Every household member with a breakthrough infection must get tested for COVID-19 within three to five days of learning about the infection.

According to Wen, the Centers for Disease Control and Prevention (CDC) has advised that patients of breakthrough COVID cases need to isolate and limit their close contact with other members of the household. If they have symptoms, they should remain isolated for seven to 10 days or until their symptoms have improved and they no longer have fever for more than 24 hours.

The doctor said that isolation is still a crucial process because even vaccinated individuals can be contagious to others. Isolation means that vaccinated individuals with breakthrough COVID infection shouldn't go out in public nor go to work.

Some vaccinated parents who have been exposed to the virus but are asymptomatic might still go to work and opt to wear a face mask. However, Wen said it would be better to stay at home while waiting for their test results.
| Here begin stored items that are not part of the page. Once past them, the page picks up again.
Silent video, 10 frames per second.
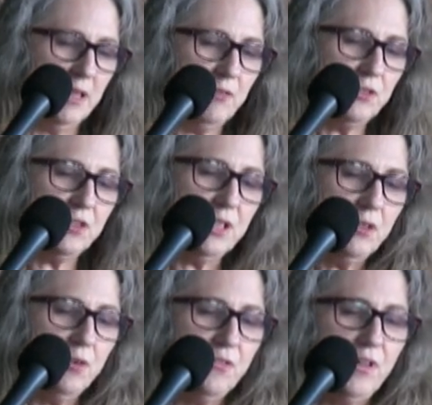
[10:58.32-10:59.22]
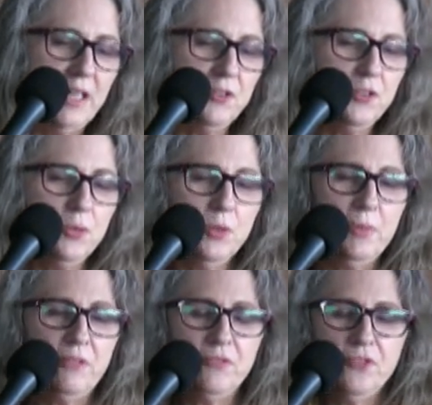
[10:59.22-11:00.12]
If you see no face, you will
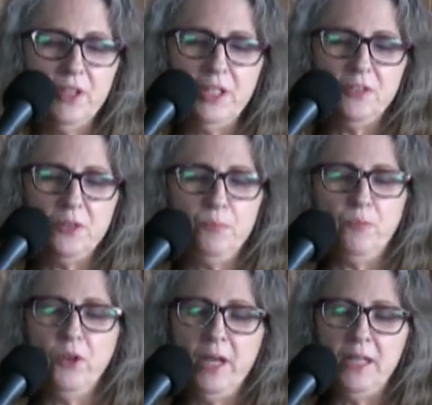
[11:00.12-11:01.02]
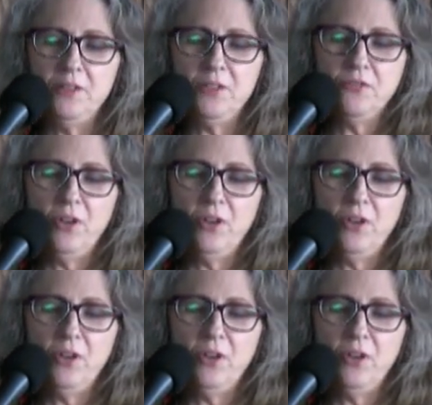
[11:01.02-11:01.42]
be free to pray to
"Would you be comfortable sitting shoulder to shoulder with a work colleague around a conference table if you knew that this person's spouse was just diagnosed with Covid-19," she reasoned.

Wen reminded families to remain cautious even if they've had a vaccination as an extra layer of protection. She said that the level of virus infection is "so high that the vaccine alone may not be enough to protect you."

Breakthrough Cases Remain Low

The CDC's monitoring of patients hospitalized with breakthrough COVID infections, or have been fatal, has been significantly low. Overall, of the 9,716 patients with breakthrough COVID infections as of mid-August 2021, 88 percent of deaths involved people over 65 years old but 20 percent of these cases were not even COVID-related sicknesses.

Dr. Barbara Ferrer of the Los Angeles Public Health, one of the states with high Delta variant cases, acknowledged an uptick in infection among the fully vaccinated. She said that more people would come into contact with the virus because of Delta, but she observed that despite the high rates of transmission, most vaccinated people "don't end up hospitalized or tragically lose their life."